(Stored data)
-- -- --
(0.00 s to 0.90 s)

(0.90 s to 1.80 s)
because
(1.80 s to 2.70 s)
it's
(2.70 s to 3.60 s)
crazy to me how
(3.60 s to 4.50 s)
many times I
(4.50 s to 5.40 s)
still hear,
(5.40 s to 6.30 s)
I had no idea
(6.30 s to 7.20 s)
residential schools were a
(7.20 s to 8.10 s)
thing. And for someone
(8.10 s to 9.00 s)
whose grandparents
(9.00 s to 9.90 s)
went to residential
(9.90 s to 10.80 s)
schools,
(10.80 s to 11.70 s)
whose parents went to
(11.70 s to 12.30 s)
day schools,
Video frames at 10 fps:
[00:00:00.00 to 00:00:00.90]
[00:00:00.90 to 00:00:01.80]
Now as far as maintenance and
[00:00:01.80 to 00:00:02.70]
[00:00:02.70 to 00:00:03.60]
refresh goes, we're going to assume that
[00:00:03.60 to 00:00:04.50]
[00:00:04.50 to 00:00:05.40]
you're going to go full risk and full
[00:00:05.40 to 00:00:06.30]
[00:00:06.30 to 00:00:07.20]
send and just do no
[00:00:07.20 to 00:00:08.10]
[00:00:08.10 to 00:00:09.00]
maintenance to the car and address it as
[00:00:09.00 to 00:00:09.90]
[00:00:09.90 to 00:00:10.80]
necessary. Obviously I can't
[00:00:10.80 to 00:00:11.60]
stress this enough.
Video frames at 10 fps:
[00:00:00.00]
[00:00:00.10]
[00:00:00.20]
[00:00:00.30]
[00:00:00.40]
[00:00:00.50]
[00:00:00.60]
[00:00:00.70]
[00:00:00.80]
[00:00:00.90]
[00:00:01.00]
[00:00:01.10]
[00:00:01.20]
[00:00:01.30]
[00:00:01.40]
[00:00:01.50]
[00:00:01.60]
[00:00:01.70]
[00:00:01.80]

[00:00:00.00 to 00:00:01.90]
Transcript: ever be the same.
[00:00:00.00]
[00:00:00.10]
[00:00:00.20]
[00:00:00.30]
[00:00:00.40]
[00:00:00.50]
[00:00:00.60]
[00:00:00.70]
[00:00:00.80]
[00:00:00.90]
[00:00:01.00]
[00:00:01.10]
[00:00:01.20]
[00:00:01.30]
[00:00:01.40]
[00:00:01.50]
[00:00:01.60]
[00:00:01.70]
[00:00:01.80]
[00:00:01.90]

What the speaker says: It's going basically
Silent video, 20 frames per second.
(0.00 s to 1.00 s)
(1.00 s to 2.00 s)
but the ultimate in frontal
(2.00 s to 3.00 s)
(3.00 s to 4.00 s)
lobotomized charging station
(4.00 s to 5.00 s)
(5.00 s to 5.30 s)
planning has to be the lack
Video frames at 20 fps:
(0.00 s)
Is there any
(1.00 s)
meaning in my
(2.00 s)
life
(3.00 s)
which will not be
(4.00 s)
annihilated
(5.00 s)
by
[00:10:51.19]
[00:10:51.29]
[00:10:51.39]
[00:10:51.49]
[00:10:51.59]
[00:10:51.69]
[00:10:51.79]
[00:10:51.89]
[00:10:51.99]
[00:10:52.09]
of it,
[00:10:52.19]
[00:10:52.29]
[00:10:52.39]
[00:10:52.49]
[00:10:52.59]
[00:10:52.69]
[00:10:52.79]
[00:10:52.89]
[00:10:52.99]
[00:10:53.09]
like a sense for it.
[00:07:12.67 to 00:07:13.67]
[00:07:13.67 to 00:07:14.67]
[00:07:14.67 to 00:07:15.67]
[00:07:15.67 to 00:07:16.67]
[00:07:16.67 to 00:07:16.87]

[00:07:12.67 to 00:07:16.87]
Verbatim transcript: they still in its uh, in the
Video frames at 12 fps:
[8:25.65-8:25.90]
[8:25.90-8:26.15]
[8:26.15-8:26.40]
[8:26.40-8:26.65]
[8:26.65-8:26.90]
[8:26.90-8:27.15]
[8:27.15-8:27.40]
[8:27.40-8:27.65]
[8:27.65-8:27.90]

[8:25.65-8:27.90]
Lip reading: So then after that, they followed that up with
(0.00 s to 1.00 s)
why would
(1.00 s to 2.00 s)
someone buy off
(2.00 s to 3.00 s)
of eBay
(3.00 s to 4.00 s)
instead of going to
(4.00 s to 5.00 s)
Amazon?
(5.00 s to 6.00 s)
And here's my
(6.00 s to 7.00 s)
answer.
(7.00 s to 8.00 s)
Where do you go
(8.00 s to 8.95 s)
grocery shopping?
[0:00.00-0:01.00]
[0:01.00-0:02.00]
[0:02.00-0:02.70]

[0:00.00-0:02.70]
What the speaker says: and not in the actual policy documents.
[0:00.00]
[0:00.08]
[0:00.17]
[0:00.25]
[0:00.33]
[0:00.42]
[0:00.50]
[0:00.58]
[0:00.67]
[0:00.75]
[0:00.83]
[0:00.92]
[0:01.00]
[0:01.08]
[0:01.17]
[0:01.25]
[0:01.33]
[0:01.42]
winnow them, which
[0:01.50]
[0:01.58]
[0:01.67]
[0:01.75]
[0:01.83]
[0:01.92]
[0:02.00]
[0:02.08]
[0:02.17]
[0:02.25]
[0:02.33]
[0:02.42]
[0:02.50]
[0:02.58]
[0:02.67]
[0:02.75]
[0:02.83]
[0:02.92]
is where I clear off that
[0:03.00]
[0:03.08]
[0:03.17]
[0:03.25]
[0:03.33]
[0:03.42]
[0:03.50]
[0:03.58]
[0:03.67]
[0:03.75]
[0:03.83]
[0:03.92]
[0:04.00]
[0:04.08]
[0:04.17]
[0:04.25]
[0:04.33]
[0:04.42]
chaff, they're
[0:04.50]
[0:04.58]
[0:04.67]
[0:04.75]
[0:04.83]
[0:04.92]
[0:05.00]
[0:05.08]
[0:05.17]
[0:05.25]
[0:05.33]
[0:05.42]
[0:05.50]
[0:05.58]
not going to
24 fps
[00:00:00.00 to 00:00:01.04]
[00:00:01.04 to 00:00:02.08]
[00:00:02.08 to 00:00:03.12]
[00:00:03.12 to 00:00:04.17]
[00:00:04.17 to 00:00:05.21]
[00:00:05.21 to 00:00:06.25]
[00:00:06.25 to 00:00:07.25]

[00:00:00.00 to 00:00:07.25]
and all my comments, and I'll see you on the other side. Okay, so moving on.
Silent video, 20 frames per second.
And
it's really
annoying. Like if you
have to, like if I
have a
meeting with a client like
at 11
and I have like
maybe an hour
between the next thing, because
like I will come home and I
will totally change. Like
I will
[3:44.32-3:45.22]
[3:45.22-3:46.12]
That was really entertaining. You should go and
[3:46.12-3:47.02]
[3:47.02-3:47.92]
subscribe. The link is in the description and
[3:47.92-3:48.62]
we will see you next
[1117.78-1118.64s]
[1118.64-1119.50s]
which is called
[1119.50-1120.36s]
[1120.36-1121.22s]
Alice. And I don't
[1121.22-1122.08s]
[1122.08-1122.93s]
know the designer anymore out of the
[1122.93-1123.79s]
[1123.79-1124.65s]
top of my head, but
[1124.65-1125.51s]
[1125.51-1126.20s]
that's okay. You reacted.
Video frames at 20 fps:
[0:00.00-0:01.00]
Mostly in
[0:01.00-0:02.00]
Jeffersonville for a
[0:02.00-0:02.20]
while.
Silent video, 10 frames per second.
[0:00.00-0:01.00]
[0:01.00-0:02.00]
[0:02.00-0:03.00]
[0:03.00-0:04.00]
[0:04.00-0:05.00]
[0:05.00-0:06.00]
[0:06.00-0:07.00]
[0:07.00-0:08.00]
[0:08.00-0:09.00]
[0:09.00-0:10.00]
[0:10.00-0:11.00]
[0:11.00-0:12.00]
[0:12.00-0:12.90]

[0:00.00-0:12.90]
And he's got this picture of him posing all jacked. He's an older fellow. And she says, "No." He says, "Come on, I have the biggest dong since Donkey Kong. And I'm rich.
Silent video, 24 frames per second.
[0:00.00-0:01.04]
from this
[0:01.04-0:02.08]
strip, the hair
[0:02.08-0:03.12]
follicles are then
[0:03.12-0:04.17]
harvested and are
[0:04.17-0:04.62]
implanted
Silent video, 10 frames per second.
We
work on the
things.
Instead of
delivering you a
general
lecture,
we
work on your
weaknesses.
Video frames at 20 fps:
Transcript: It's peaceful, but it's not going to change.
-- -- --
Prompt: Print again the lines of the entries above that fall between the line holding "[1125.51-1126.20s]" and the line holding "[0:09.00-0:10.00]", inclusive, exactly as they stand.

Response to this exercise:
[1125.51-1126.20s]
that's okay. You reacted.
Video frames at 20 fps:
[0:00.00-0:01.00]
Mostly in
[0:01.00-0:02.00]
Jeffersonville for a
[0:02.00-0:02.20]
while.
Silent video, 10 frames per second.
[0:00.00-0:01.00]
[0:01.00-0:02.00]
[0:02.00-0:03.00]
[0:03.00-0:04.00]
[0:04.00-0:05.00]
[0:05.00-0:06.00]
[0:06.00-0:07.00]
[0:07.00-0:08.00]
[0:08.00-0:09.00]
[0:09.00-0:10.00]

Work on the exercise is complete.